- [TASK PROMPT] Skipping any pictures, give all of the records below again exactly.

- [RECORDS TO USE]
=== Section Start ===

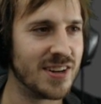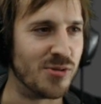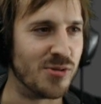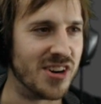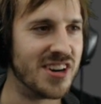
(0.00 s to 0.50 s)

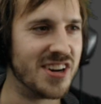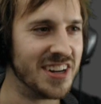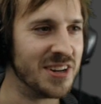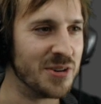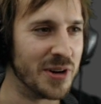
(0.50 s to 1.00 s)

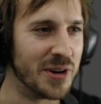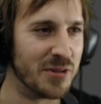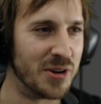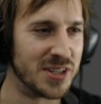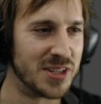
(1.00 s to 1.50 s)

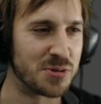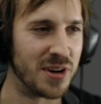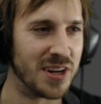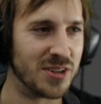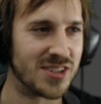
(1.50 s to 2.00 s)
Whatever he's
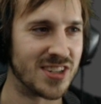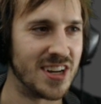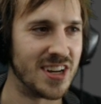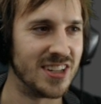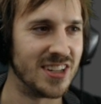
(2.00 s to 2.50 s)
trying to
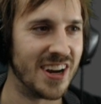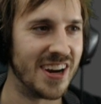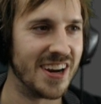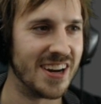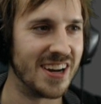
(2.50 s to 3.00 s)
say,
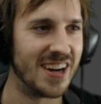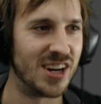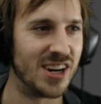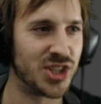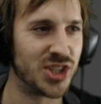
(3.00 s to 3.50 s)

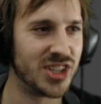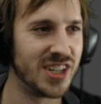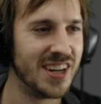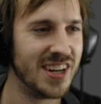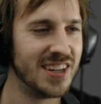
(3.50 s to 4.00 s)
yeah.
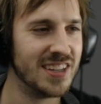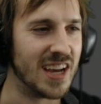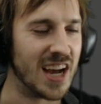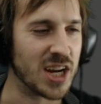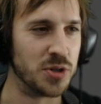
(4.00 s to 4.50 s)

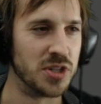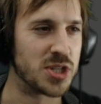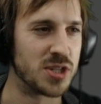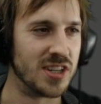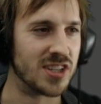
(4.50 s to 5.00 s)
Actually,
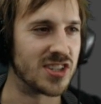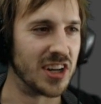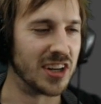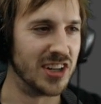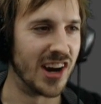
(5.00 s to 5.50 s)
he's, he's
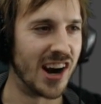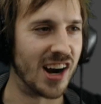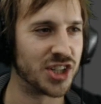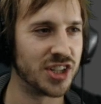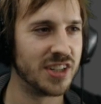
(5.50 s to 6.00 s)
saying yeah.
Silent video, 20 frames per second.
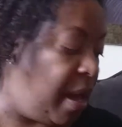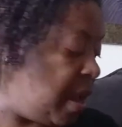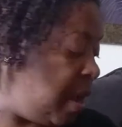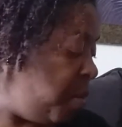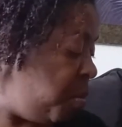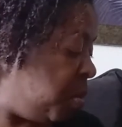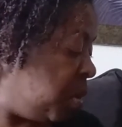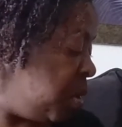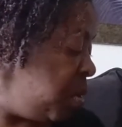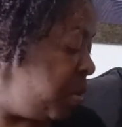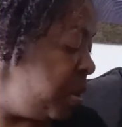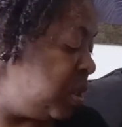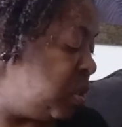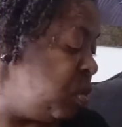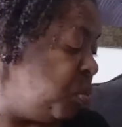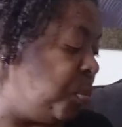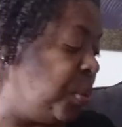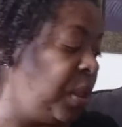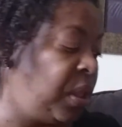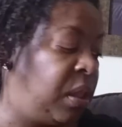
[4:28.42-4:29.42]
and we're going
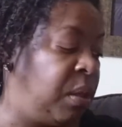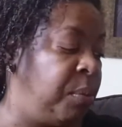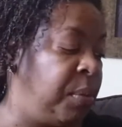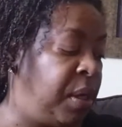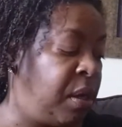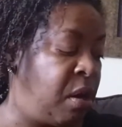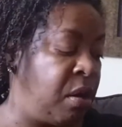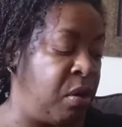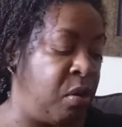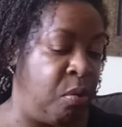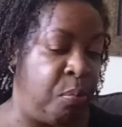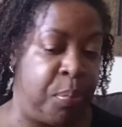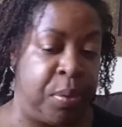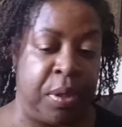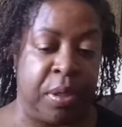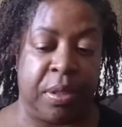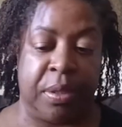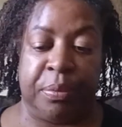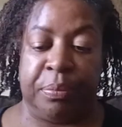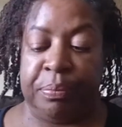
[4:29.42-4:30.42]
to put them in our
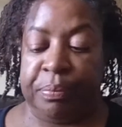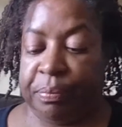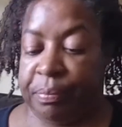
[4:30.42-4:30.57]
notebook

=== Section End ===

- [SOLUTION]
(0.00 s to 0.50 s)

(0.50 s to 1.00 s)

(1.00 s to 1.50 s)

(1.50 s to 2.00 s)
Whatever he's
(2.00 s to 2.50 s)
trying to
(2.50 s to 3.00 s)
say,
(3.00 s to 3.50 s)

(3.50 s to 4.00 s)
yeah.
(4.00 s to 4.50 s)

(4.50 s to 5.00 s)
Actually,
(5.00 s to 5.50 s)
he's, he's
(5.50 s to 6.00 s)
saying yeah.
Silent video, 20 frames per second.
[4:28.42-4:29.42]
and we're going
[4:29.42-4:30.42]
to put them in our
[4:30.42-4:30.57]
notebook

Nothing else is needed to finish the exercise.